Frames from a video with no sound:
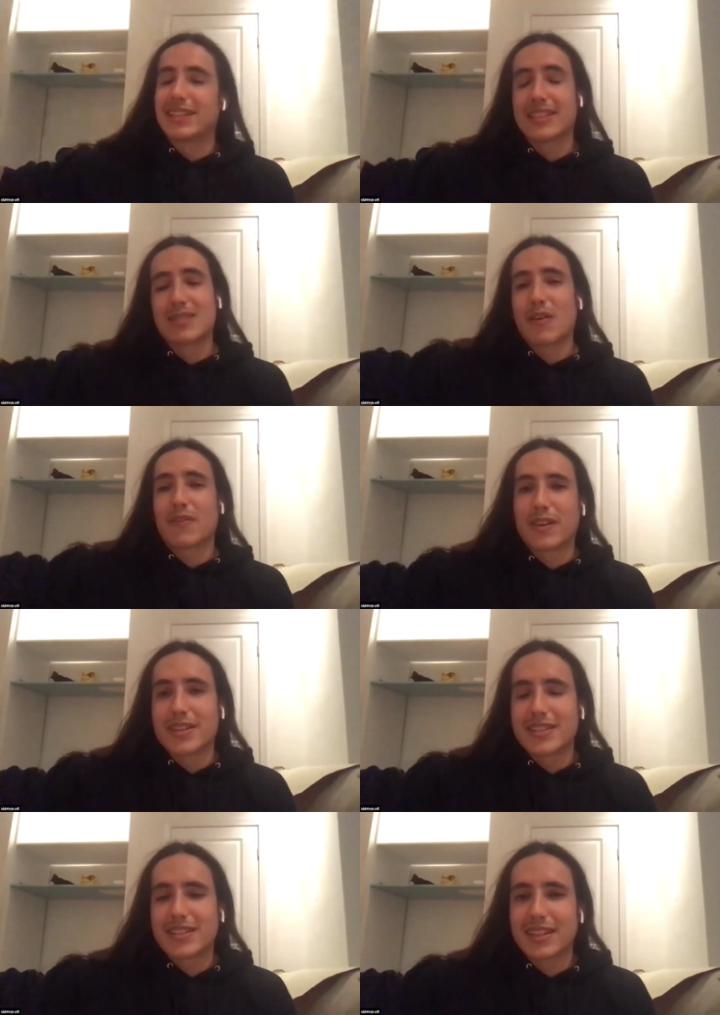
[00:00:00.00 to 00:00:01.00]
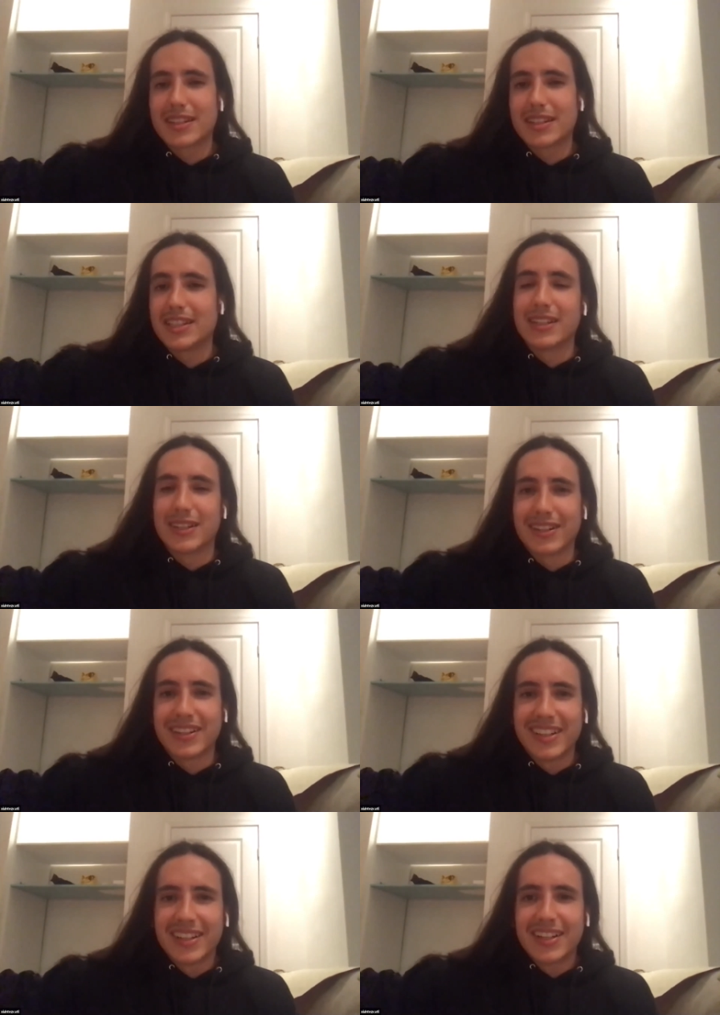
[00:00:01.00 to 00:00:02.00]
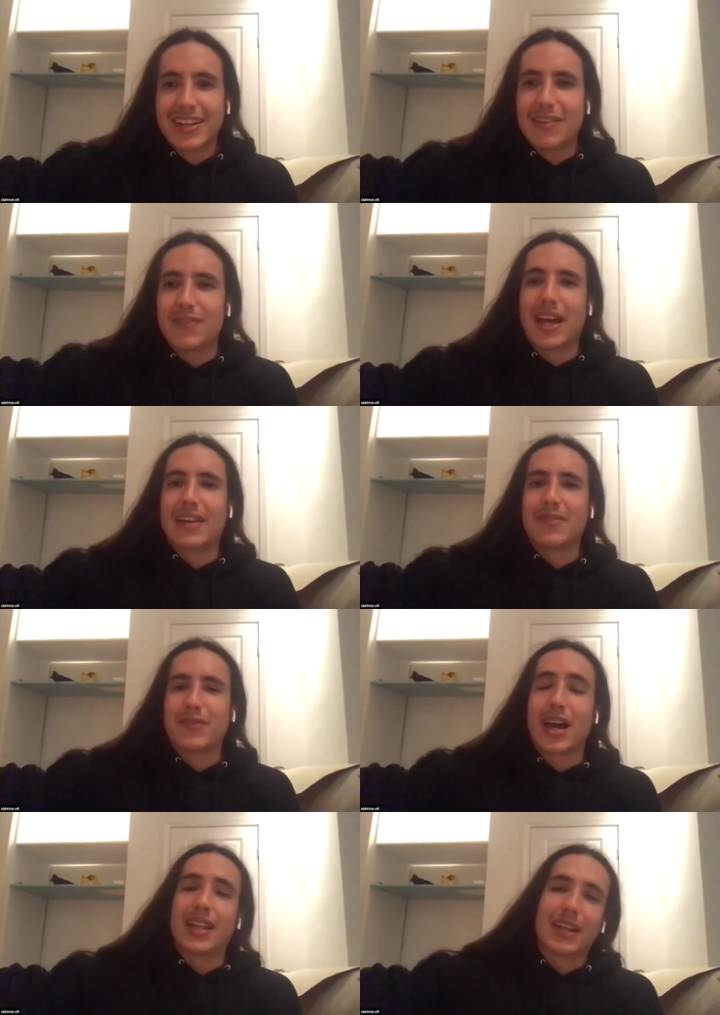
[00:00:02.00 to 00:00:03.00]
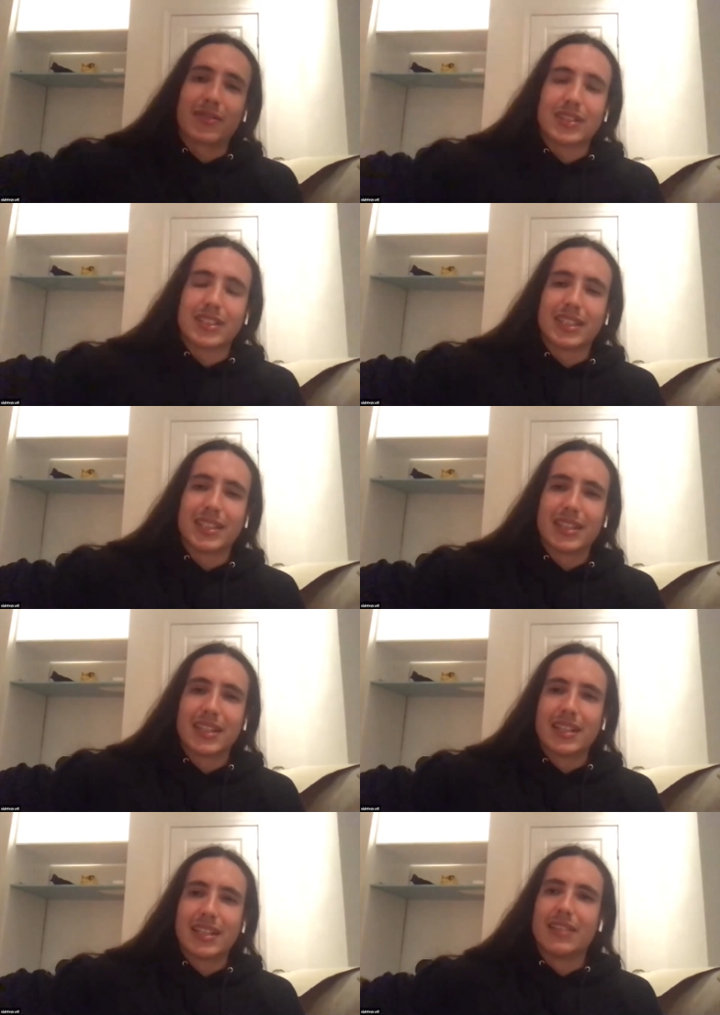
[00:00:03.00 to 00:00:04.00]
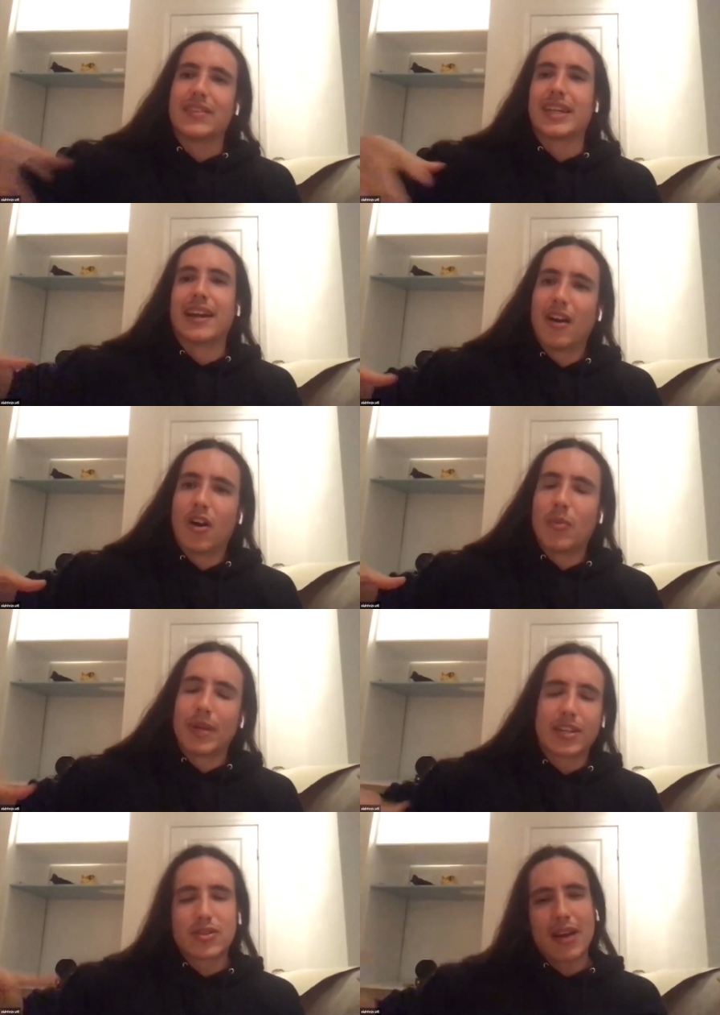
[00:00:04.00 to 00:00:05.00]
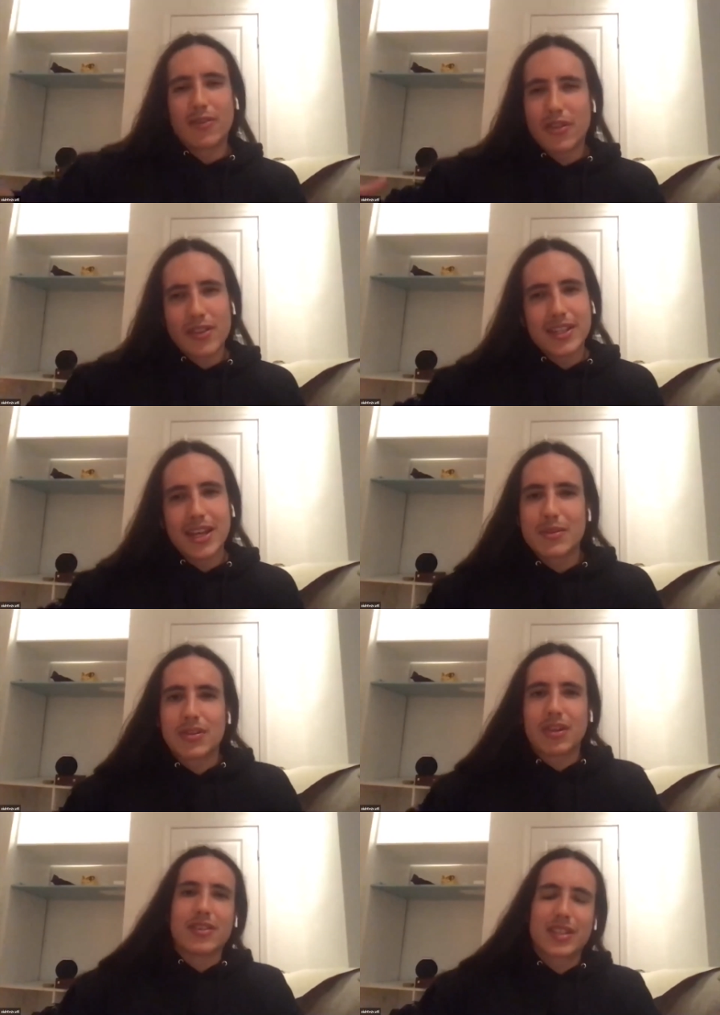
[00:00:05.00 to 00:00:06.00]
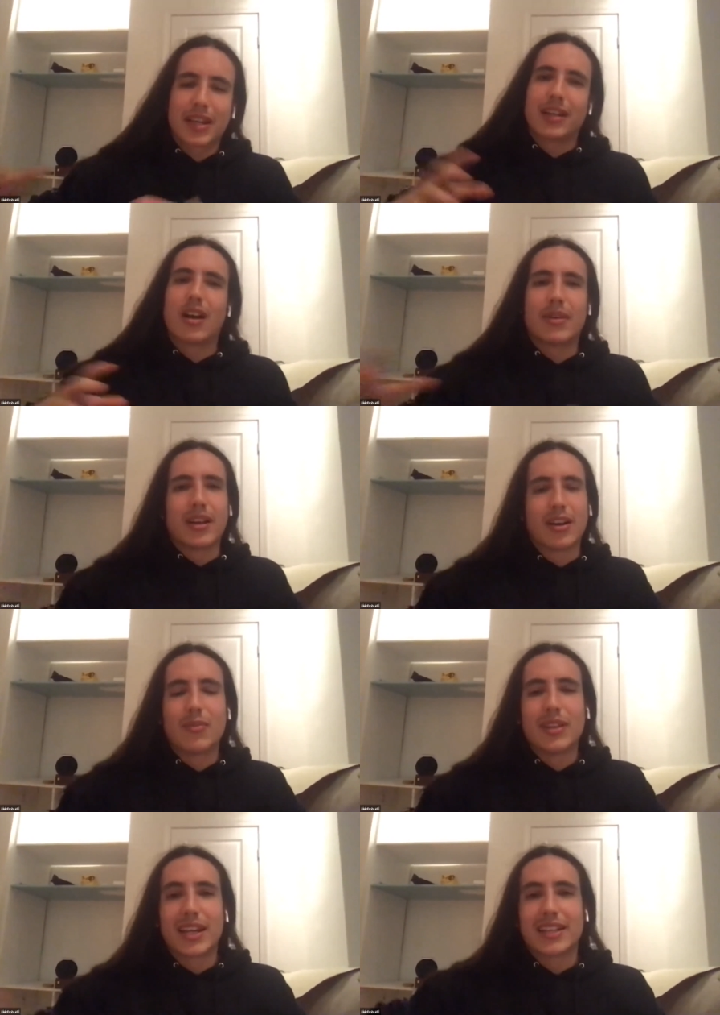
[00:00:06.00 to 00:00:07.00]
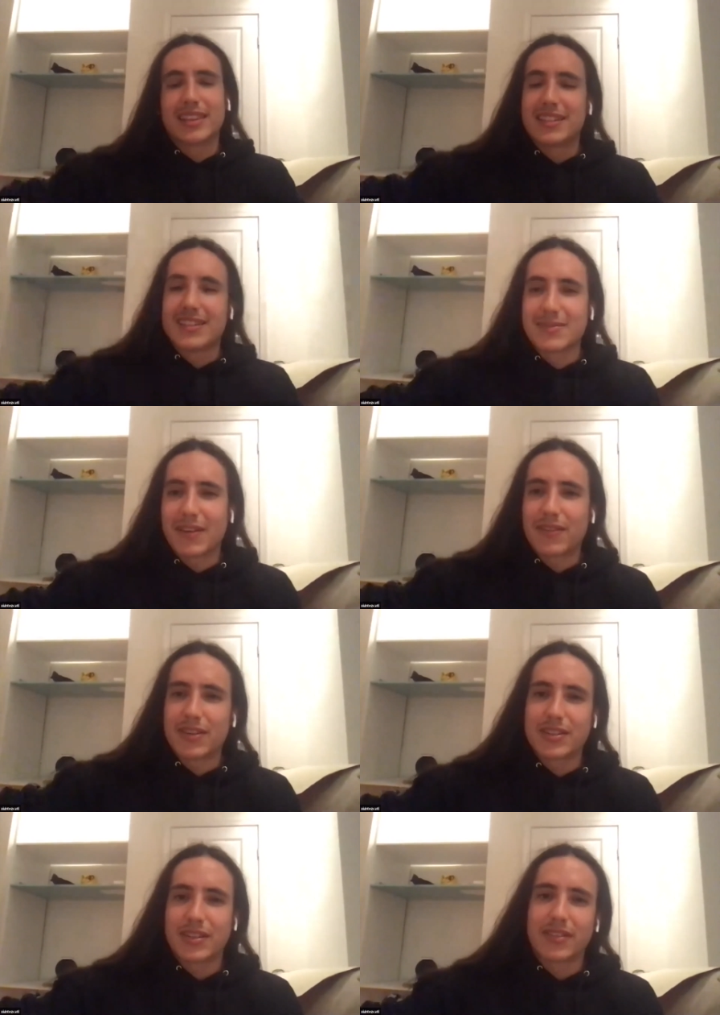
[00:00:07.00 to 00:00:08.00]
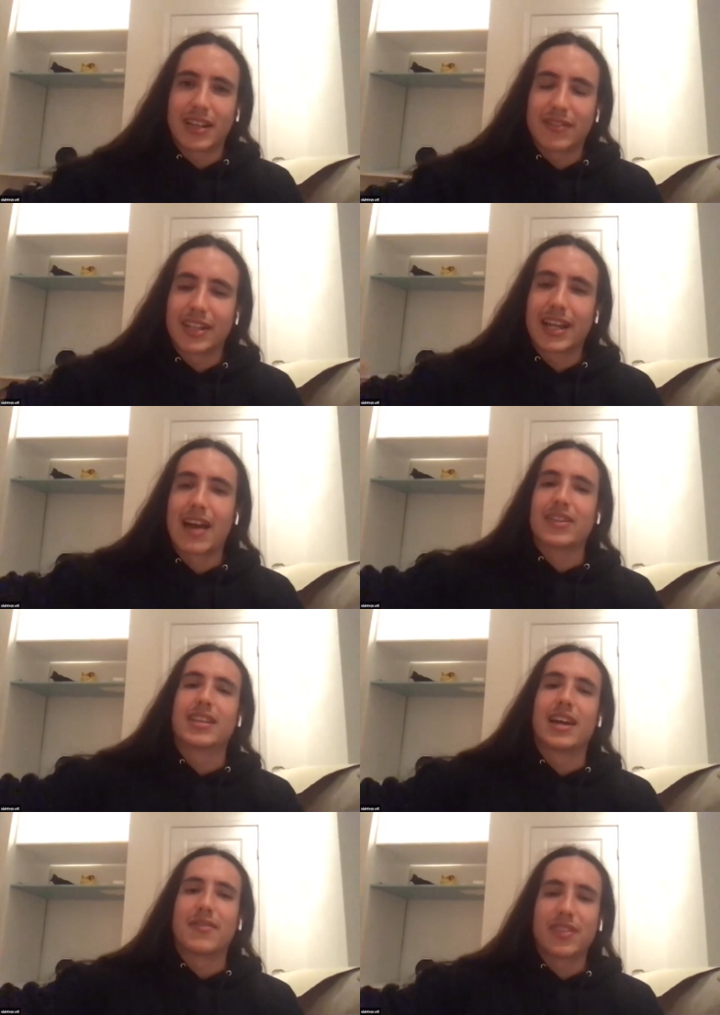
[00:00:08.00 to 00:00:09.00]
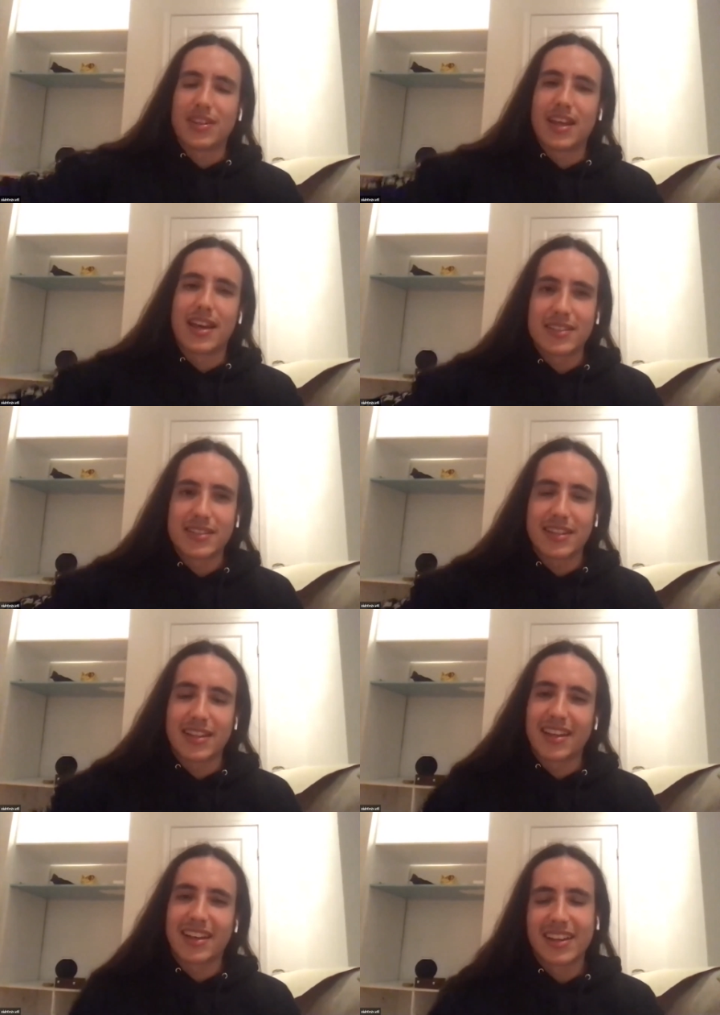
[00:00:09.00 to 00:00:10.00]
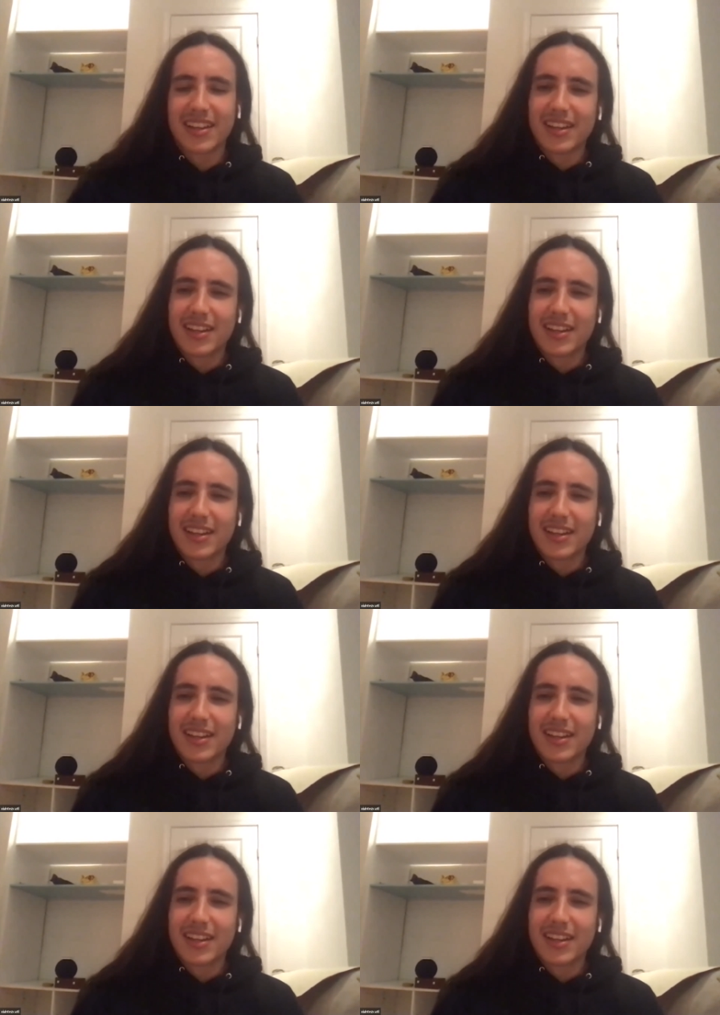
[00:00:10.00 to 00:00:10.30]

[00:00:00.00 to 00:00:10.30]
Like this is my first year of life, not like really living at home. And I travel all the time, so I always kind of come and go. But like this is my first year of life, like having left the nest and like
——————————
-- TASK REQUIREMENTS --
Output all of the data exactly. Skip the pictures.

-- ANSWER FOR THIS EXERCISE --
Frames from a video with no sound:
[00:00:00.00 to 00:00:01.00]
[00:00:01.00 to 00:00:02.00]
[00:00:02.00 to 00:00:03.00]
[00:00:03.00 to 00:00:04.00]
[00:00:04.00 to 00:00:05.00]
[00:00:05.00 to 00:00:06.00]
[00:00:06.00 to 00:00:07.00]
[00:00:07.00 to 00:00:08.00]
[00:00:08.00 to 00:00:09.00]
[00:00:09.00 to 00:00:10.00]
[00:00:10.00 to 00:00:10.30]

[00:00:00.00 to 00:00:10.30]
Like this is my first year of life, not like really living at home. And I travel all the time, so I always kind of come and go. But like this is my first year of life, like having left the nest and like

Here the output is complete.